- [Input data]:
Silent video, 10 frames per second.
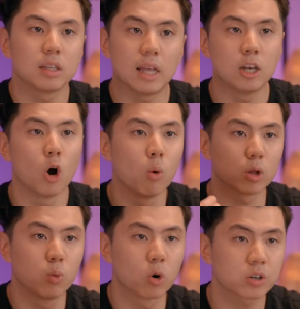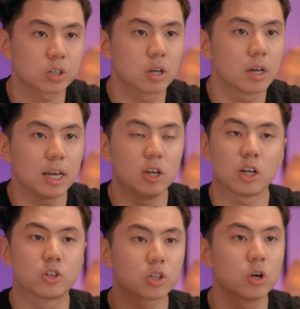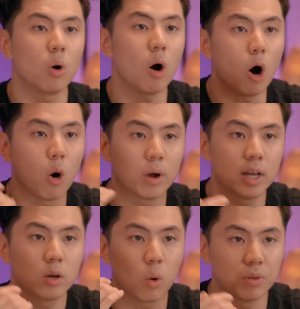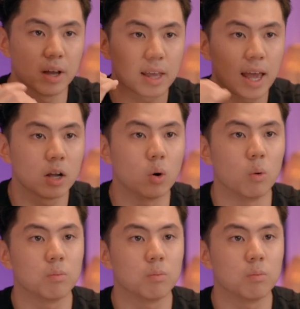They know what works. You can just go all in on that angle.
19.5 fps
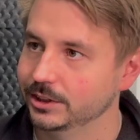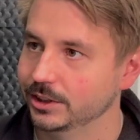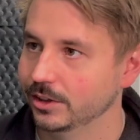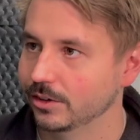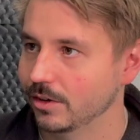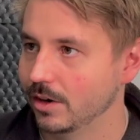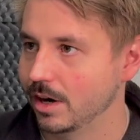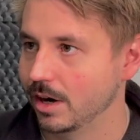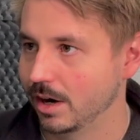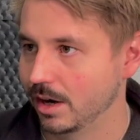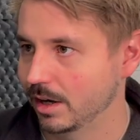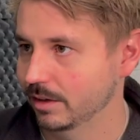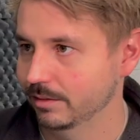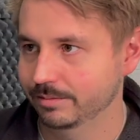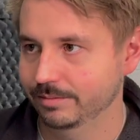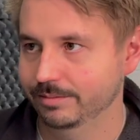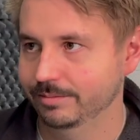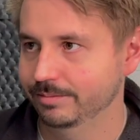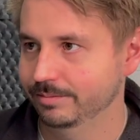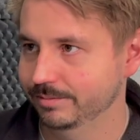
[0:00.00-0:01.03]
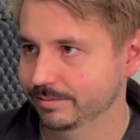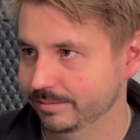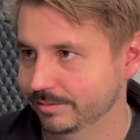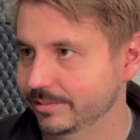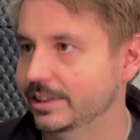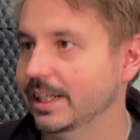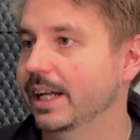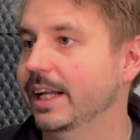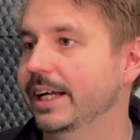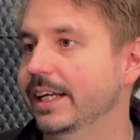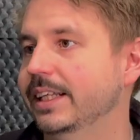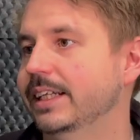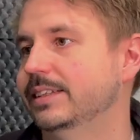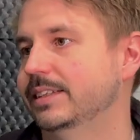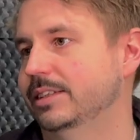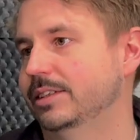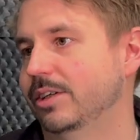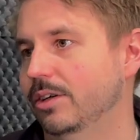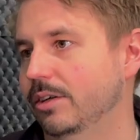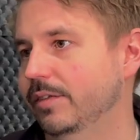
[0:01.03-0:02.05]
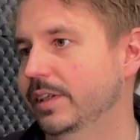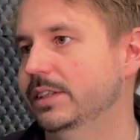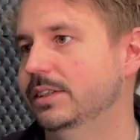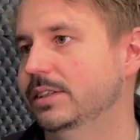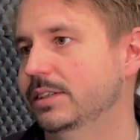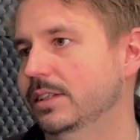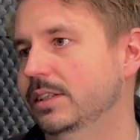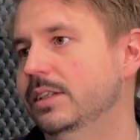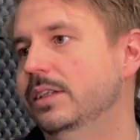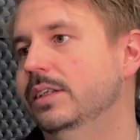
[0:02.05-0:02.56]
you are selling it as a service.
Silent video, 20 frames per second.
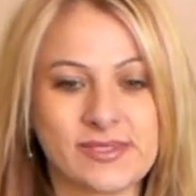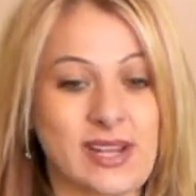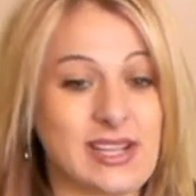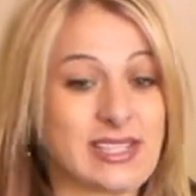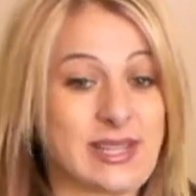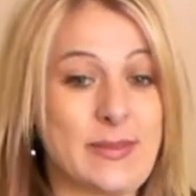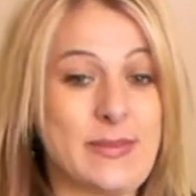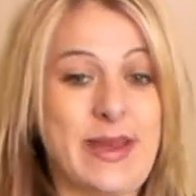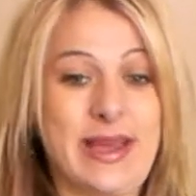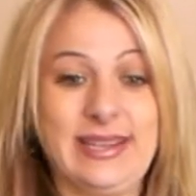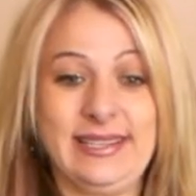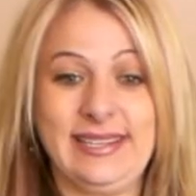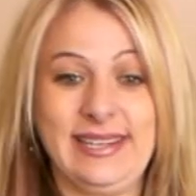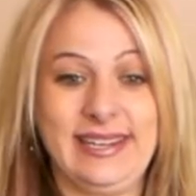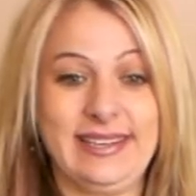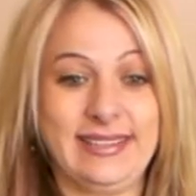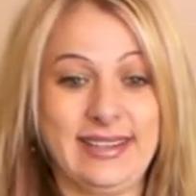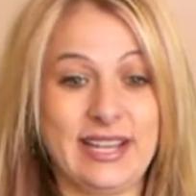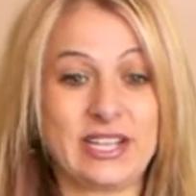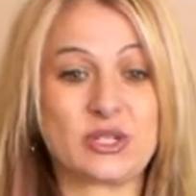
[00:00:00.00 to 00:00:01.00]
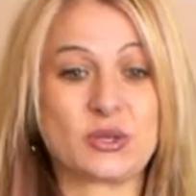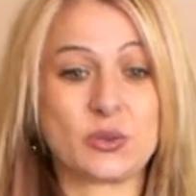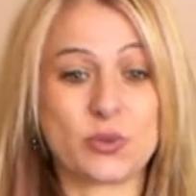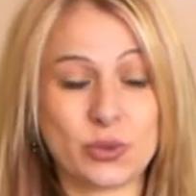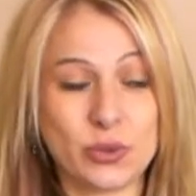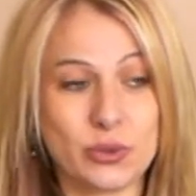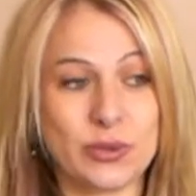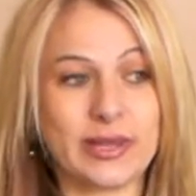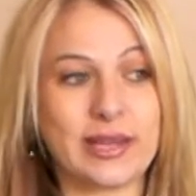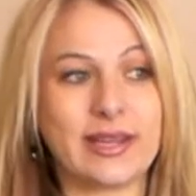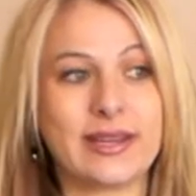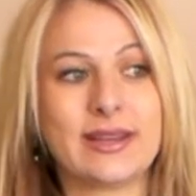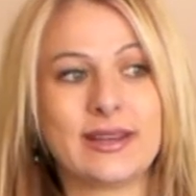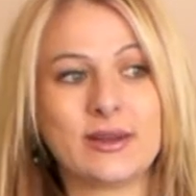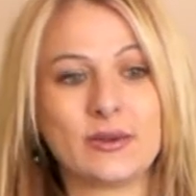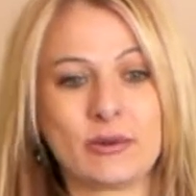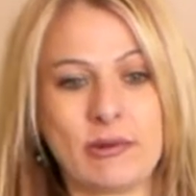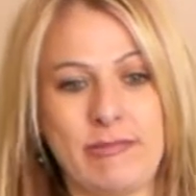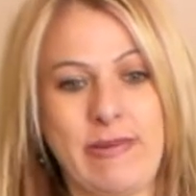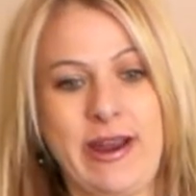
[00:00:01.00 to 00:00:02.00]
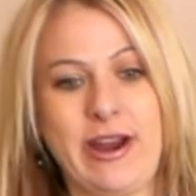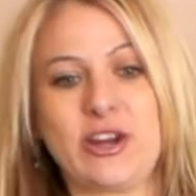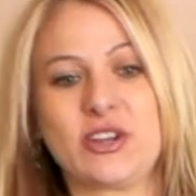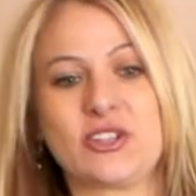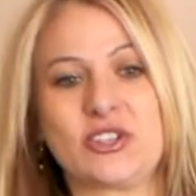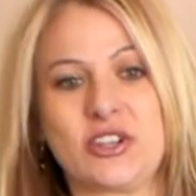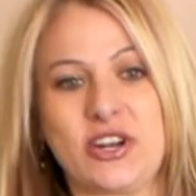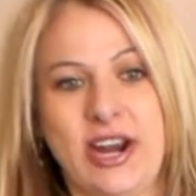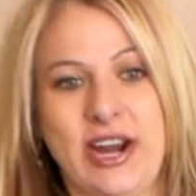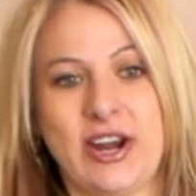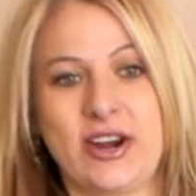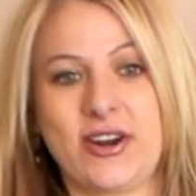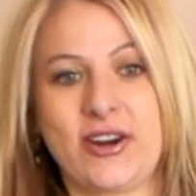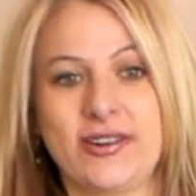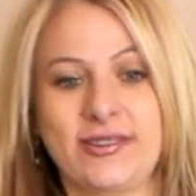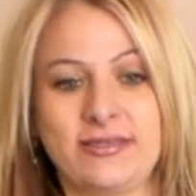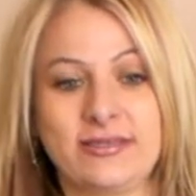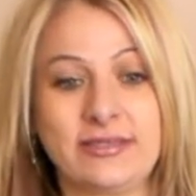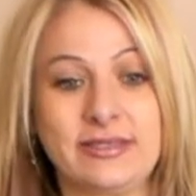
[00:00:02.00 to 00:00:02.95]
It's amazing. It truly repairs your hair.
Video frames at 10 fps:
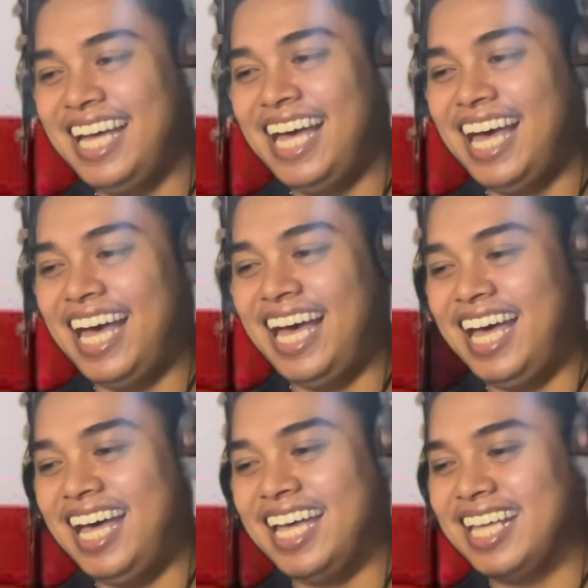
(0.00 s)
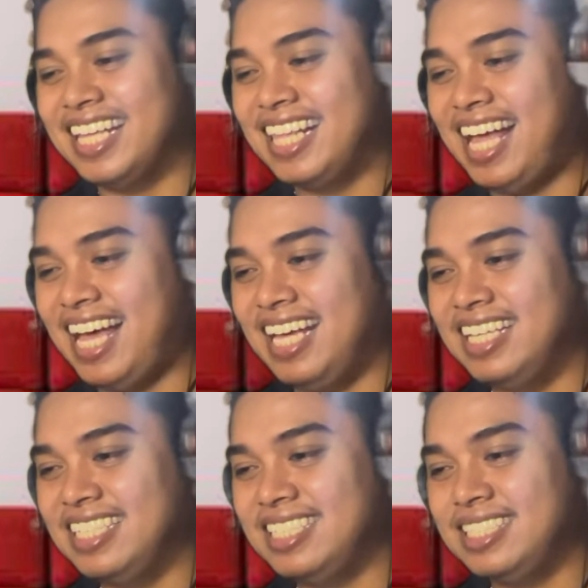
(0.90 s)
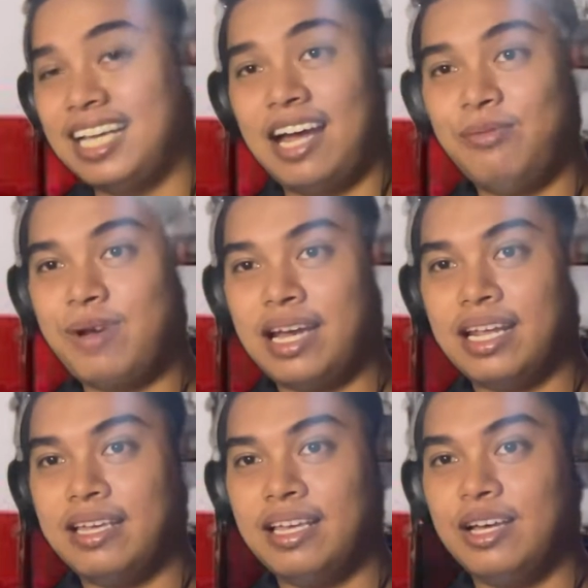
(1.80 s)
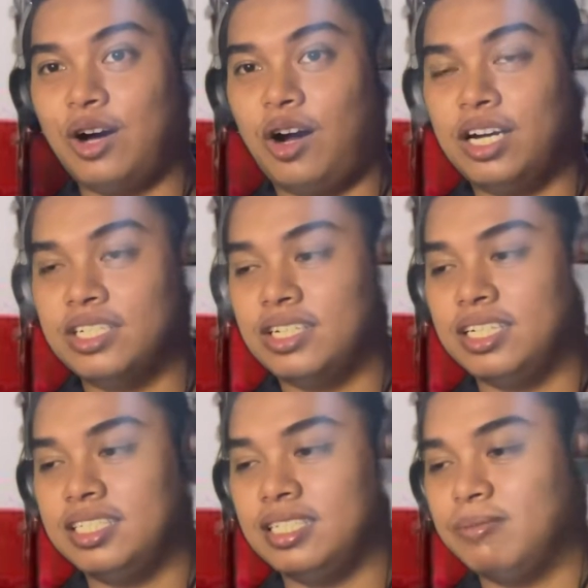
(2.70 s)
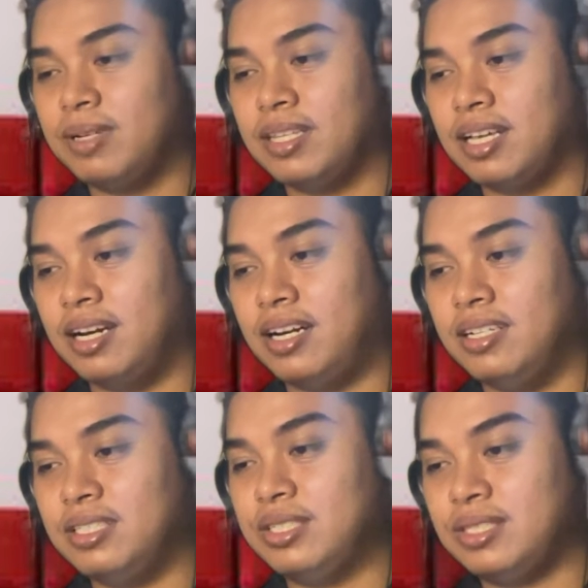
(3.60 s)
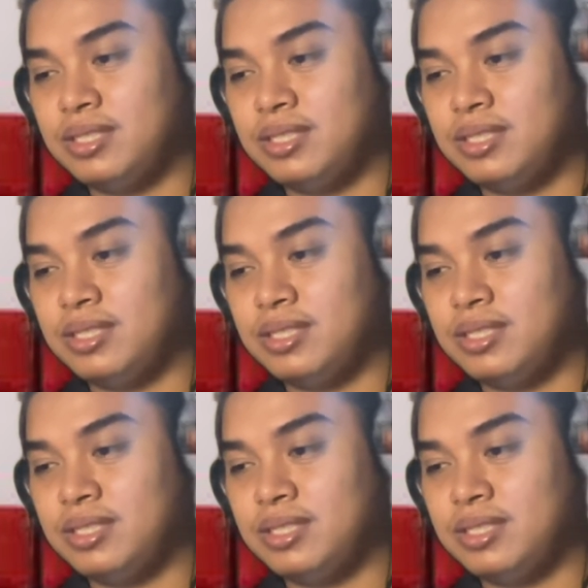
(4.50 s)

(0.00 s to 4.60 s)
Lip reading: Hi, nice. They are pretty gorgeous and pretty girls.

- [Task description]: With the pictures left out, restate word for word every line of the data above, from the first down to the line that contains "Silent video, 20 frames per second.".

- [Answer to the exercise]:
Silent video, 10 frames per second.
They know what works. You can just go all in on that angle.
19.5 fps
[0:00.00-0:01.03]
[0:01.03-0:02.05]
[0:02.05-0:02.56]
you are selling it as a service.
Silent video, 20 frames per second.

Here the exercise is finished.